* **Task to complete**: The reply is a verbatim copy of the listing below with its images dropped.
START Records supplied
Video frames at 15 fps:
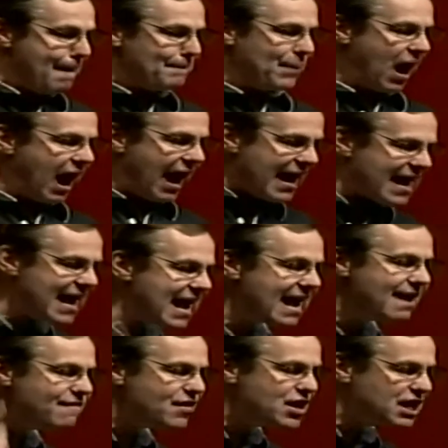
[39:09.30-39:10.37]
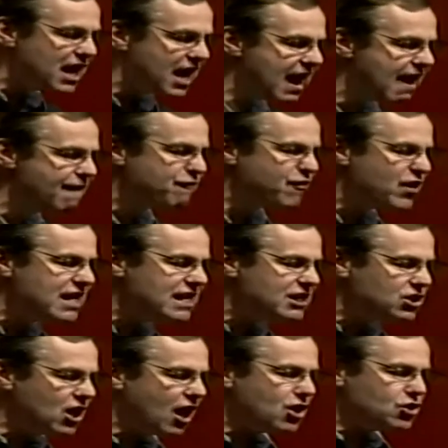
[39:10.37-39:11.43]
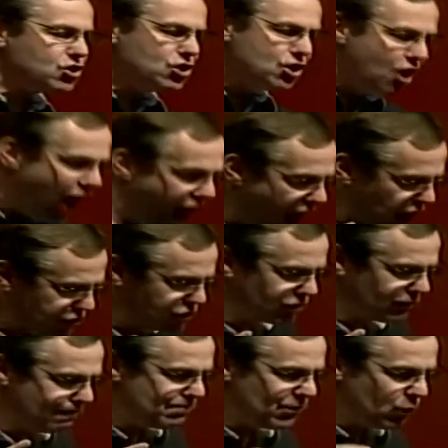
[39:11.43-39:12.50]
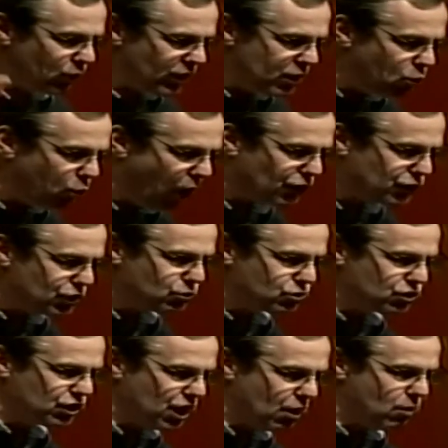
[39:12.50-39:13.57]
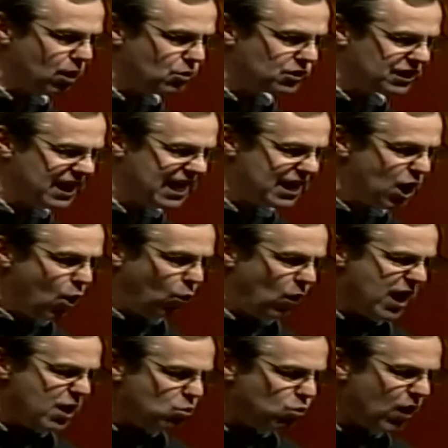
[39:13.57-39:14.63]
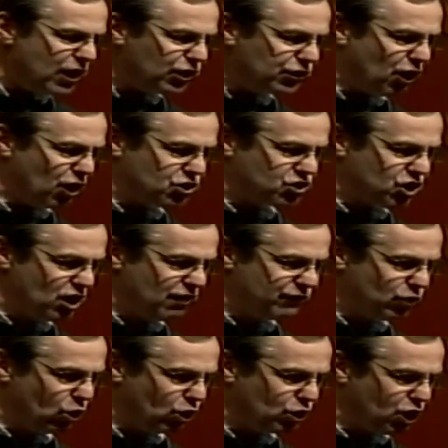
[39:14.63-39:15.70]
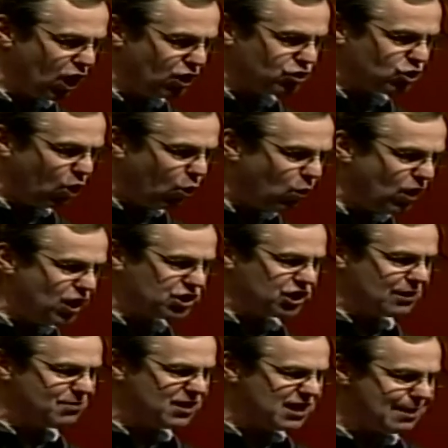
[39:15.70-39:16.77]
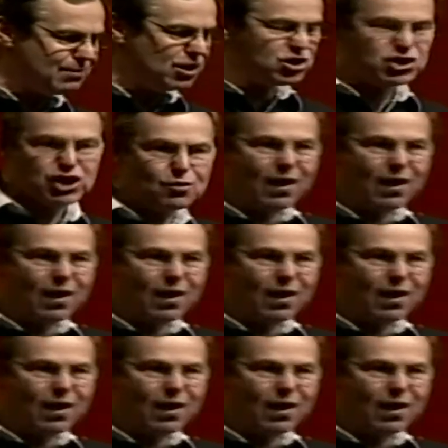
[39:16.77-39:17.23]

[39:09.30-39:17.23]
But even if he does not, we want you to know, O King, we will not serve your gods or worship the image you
END Records supplied
* **Exercise solution**:
Video frames at 15 fps:
[39:09.30-39:10.37]
[39:10.37-39:11.43]
[39:11.43-39:12.50]
[39:12.50-39:13.57]
[39:13.57-39:14.63]
[39:14.63-39:15.70]
[39:15.70-39:16.77]
[39:16.77-39:17.23]

[39:09.30-39:17.23]
But even if he does not, we want you to know, O King, we will not serve your gods or worship the image you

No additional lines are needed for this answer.